- _Work to complete_: For every entry, reproduce the wording exactly and omit any image it holds.

- _Given records_:

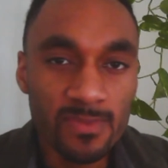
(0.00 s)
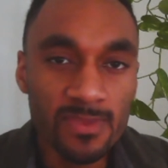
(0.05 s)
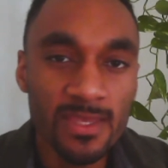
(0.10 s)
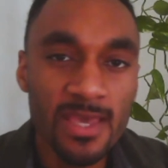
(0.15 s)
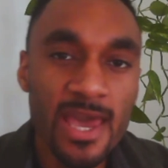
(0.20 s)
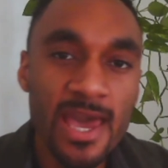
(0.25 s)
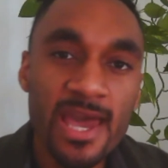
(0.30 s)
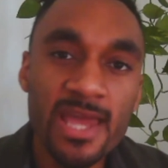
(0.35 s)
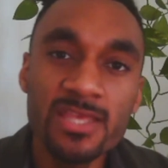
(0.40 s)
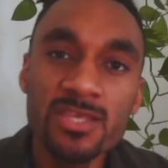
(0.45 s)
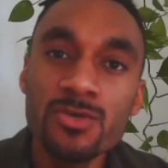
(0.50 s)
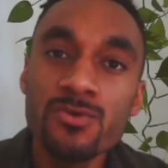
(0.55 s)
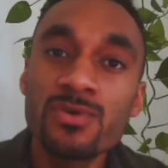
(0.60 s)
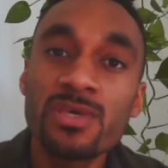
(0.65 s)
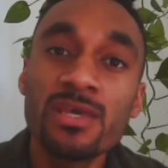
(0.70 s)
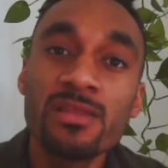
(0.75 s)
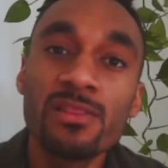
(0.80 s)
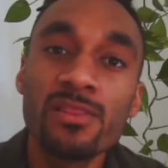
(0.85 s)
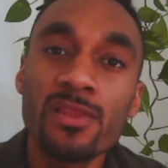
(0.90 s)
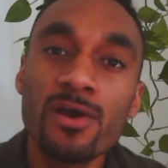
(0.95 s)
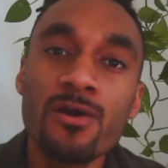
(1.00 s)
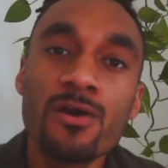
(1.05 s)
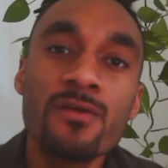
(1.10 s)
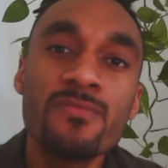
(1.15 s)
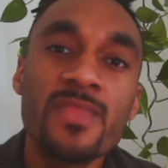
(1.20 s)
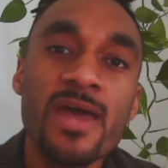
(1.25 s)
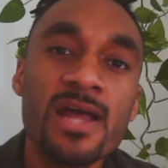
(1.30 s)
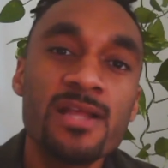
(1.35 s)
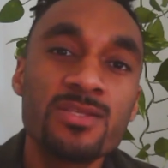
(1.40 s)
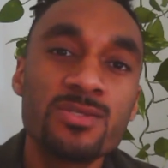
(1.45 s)
and you can
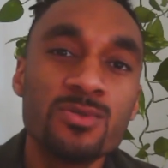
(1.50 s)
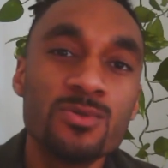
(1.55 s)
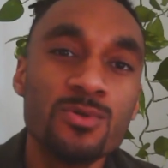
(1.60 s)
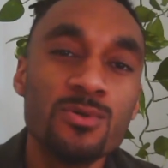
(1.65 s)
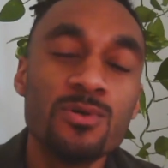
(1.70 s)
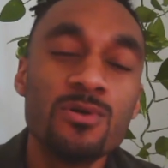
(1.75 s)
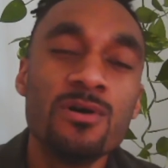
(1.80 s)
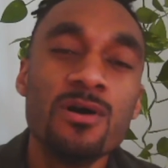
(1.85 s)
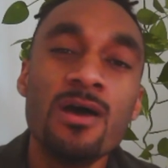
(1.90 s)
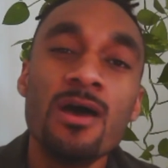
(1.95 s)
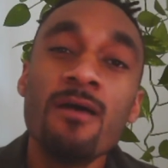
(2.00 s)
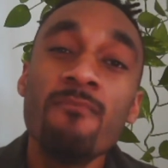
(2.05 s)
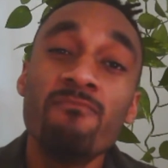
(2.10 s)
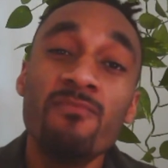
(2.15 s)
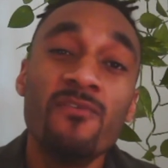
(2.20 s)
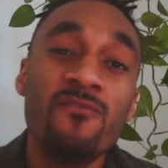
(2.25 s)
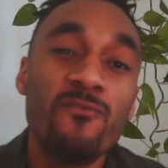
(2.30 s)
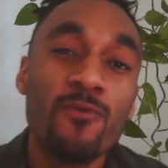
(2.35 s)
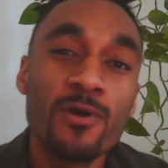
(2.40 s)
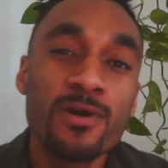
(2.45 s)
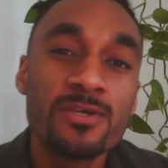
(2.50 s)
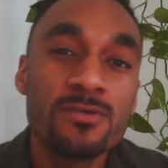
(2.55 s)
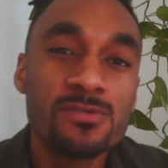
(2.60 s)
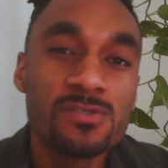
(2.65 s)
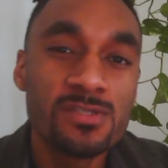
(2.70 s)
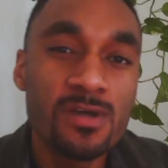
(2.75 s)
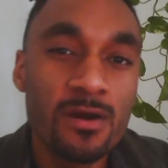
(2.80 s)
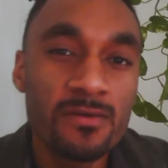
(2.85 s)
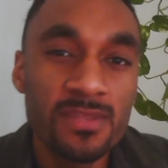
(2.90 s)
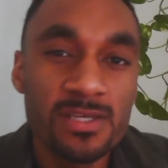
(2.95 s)
learn that tool before you
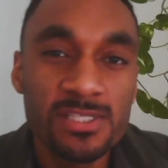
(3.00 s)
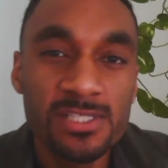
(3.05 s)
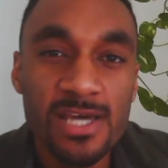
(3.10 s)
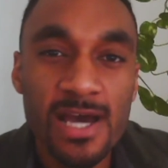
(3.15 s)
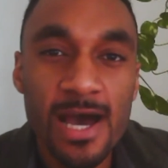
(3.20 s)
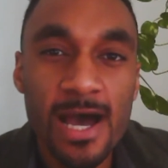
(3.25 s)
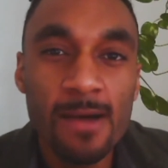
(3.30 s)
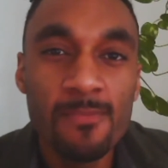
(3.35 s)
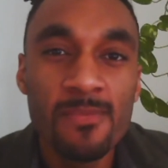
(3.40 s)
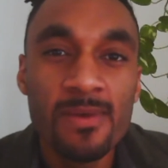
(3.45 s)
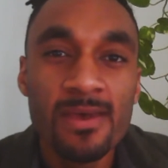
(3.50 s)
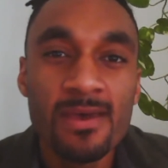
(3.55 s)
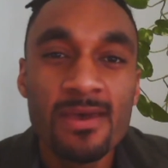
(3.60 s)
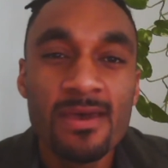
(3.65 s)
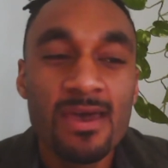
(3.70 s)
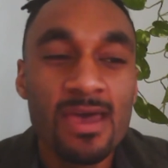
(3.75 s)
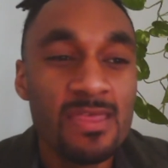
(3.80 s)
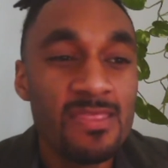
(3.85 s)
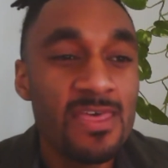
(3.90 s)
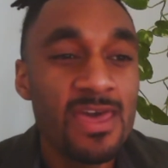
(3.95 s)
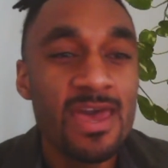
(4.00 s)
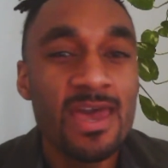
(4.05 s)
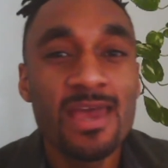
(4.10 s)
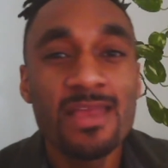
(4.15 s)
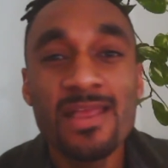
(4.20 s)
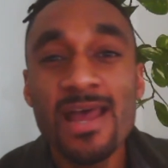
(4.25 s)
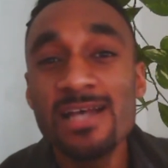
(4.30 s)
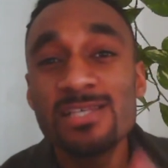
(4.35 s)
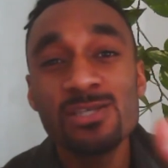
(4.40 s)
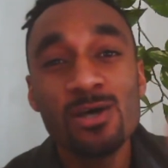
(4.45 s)
start the job,
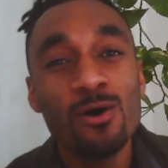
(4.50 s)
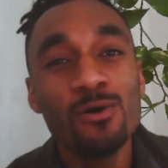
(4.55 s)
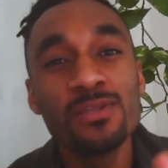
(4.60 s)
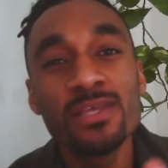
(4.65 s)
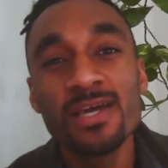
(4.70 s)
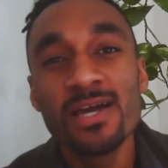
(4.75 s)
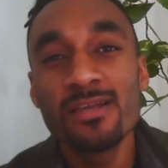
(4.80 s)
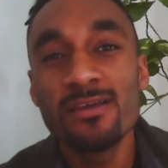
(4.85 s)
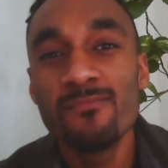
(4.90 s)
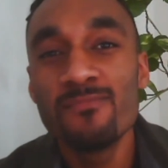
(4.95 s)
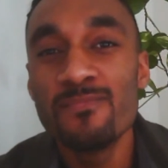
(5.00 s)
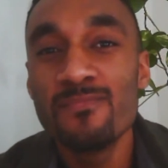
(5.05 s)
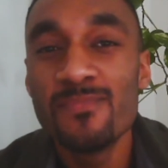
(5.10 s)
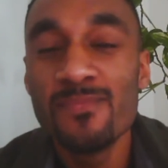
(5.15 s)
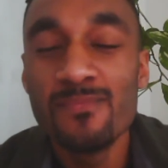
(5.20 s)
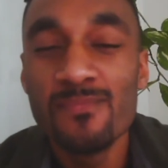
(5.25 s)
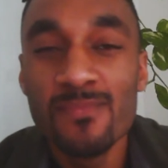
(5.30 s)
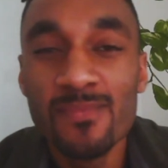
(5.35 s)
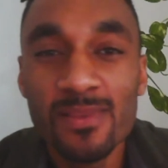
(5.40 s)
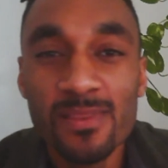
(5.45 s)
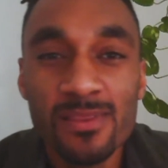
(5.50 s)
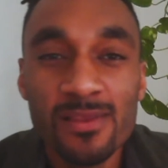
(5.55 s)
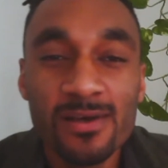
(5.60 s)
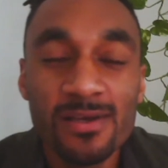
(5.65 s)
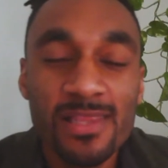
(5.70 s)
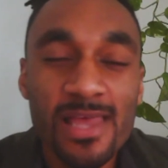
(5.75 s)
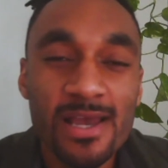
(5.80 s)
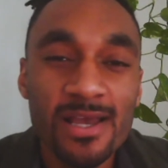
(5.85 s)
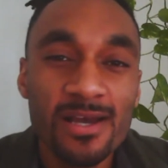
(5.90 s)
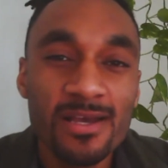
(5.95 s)
then that's only going to
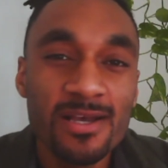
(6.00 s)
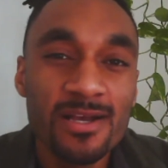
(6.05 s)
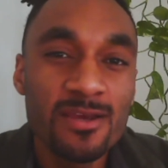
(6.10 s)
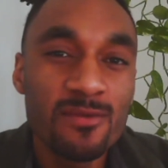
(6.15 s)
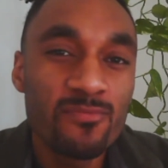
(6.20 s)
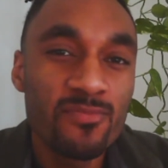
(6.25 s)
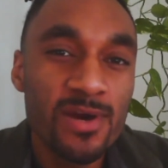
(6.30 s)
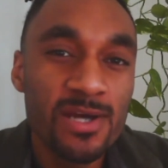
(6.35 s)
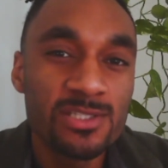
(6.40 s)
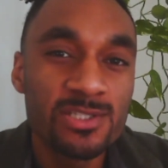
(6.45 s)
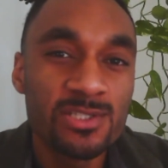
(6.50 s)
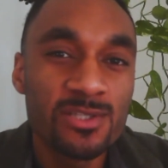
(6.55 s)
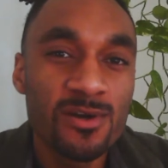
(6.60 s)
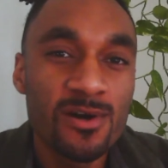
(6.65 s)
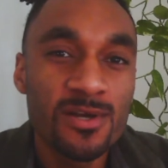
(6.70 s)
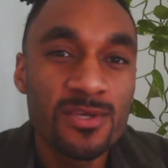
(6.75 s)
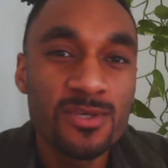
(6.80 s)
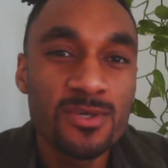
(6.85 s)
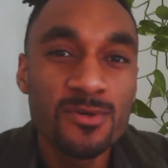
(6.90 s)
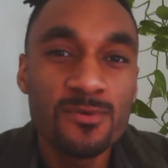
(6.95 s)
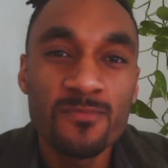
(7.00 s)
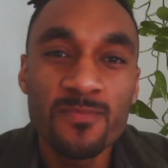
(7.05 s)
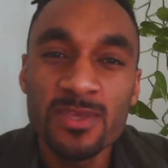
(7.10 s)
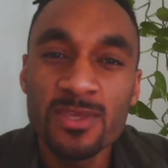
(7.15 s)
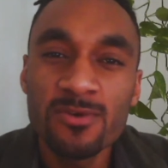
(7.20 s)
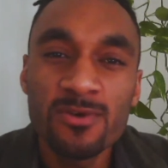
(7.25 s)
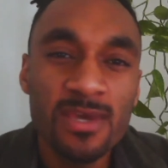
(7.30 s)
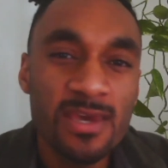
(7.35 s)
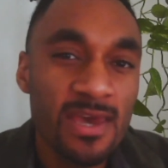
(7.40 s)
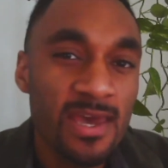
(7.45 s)
look like a good impression on you,
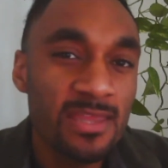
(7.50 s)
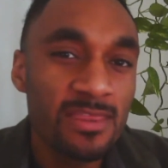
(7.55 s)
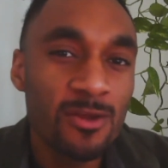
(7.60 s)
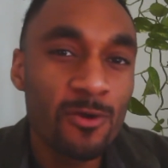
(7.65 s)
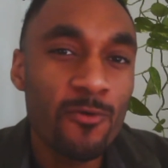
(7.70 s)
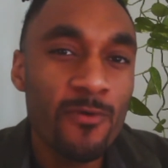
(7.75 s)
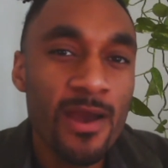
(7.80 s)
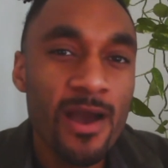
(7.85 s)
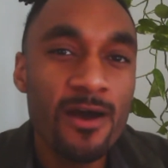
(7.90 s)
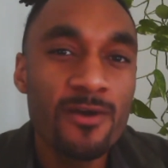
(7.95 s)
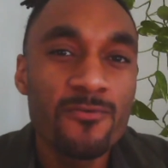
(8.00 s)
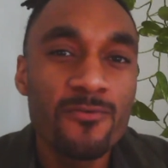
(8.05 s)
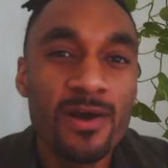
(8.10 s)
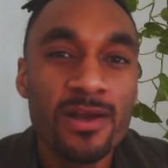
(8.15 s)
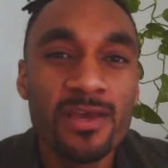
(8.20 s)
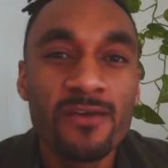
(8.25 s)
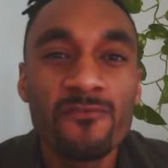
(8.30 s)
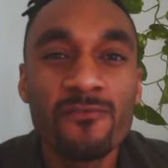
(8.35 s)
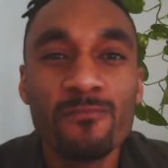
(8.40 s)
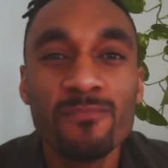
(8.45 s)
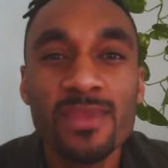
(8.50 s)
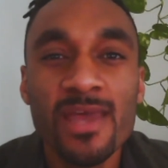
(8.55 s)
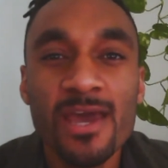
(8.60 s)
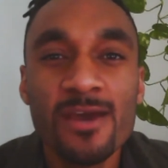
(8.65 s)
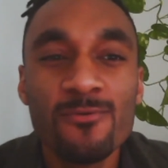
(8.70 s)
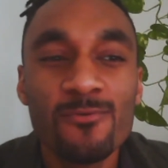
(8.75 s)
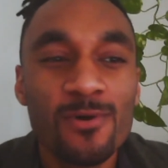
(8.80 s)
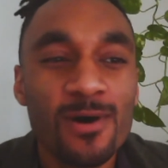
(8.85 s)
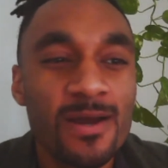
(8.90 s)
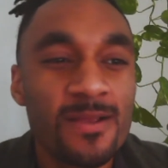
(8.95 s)
and you can hit the ground running from
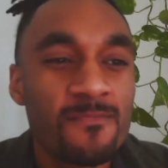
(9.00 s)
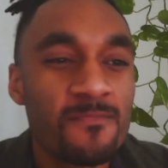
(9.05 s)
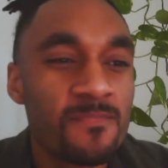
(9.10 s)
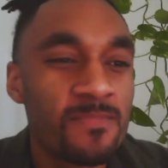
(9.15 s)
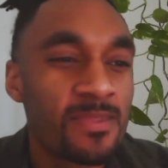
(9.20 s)
day one.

- _Output of the task_:
(0.00 s)
(0.05 s)
(0.10 s)
(0.15 s)
(0.20 s)
(0.25 s)
(0.30 s)
(0.35 s)
(0.40 s)
(0.45 s)
(0.50 s)
(0.55 s)
(0.60 s)
(0.65 s)
(0.70 s)
(0.75 s)
(0.80 s)
(0.85 s)
(0.90 s)
(0.95 s)
(1.00 s)
(1.05 s)
(1.10 s)
(1.15 s)
(1.20 s)
(1.25 s)
(1.30 s)
(1.35 s)
(1.40 s)
(1.45 s)
and you can
(1.50 s)
(1.55 s)
(1.60 s)
(1.65 s)
(1.70 s)
(1.75 s)
(1.80 s)
(1.85 s)
(1.90 s)
(1.95 s)
(2.00 s)
(2.05 s)
(2.10 s)
(2.15 s)
(2.20 s)
(2.25 s)
(2.30 s)
(2.35 s)
(2.40 s)
(2.45 s)
(2.50 s)
(2.55 s)
(2.60 s)
(2.65 s)
(2.70 s)
(2.75 s)
(2.80 s)
(2.85 s)
(2.90 s)
(2.95 s)
learn that tool before you
(3.00 s)
(3.05 s)
(3.10 s)
(3.15 s)
(3.20 s)
(3.25 s)
(3.30 s)
(3.35 s)
(3.40 s)
(3.45 s)
(3.50 s)
(3.55 s)
(3.60 s)
(3.65 s)
(3.70 s)
(3.75 s)
(3.80 s)
(3.85 s)
(3.90 s)
(3.95 s)
(4.00 s)
(4.05 s)
(4.10 s)
(4.15 s)
(4.20 s)
(4.25 s)
(4.30 s)
(4.35 s)
(4.40 s)
(4.45 s)
start the job,
(4.50 s)
(4.55 s)
(4.60 s)
(4.65 s)
(4.70 s)
(4.75 s)
(4.80 s)
(4.85 s)
(4.90 s)
(4.95 s)
(5.00 s)
(5.05 s)
(5.10 s)
(5.15 s)
(5.20 s)
(5.25 s)
(5.30 s)
(5.35 s)
(5.40 s)
(5.45 s)
(5.50 s)
(5.55 s)
(5.60 s)
(5.65 s)
(5.70 s)
(5.75 s)
(5.80 s)
(5.85 s)
(5.90 s)
(5.95 s)
then that's only going to
(6.00 s)
(6.05 s)
(6.10 s)
(6.15 s)
(6.20 s)
(6.25 s)
(6.30 s)
(6.35 s)
(6.40 s)
(6.45 s)
(6.50 s)
(6.55 s)
(6.60 s)
(6.65 s)
(6.70 s)
(6.75 s)
(6.80 s)
(6.85 s)
(6.90 s)
(6.95 s)
(7.00 s)
(7.05 s)
(7.10 s)
(7.15 s)
(7.20 s)
(7.25 s)
(7.30 s)
(7.35 s)
(7.40 s)
(7.45 s)
look like a good impression on you,
(7.50 s)
(7.55 s)
(7.60 s)
(7.65 s)
(7.70 s)
(7.75 s)
(7.80 s)
(7.85 s)
(7.90 s)
(7.95 s)
(8.00 s)
(8.05 s)
(8.10 s)
(8.15 s)
(8.20 s)
(8.25 s)
(8.30 s)
(8.35 s)
(8.40 s)
(8.45 s)
(8.50 s)
(8.55 s)
(8.60 s)
(8.65 s)
(8.70 s)
(8.75 s)
(8.80 s)
(8.85 s)
(8.90 s)
(8.95 s)
and you can hit the ground running from
(9.00 s)
(9.05 s)
(9.10 s)
(9.15 s)
(9.20 s)
day one.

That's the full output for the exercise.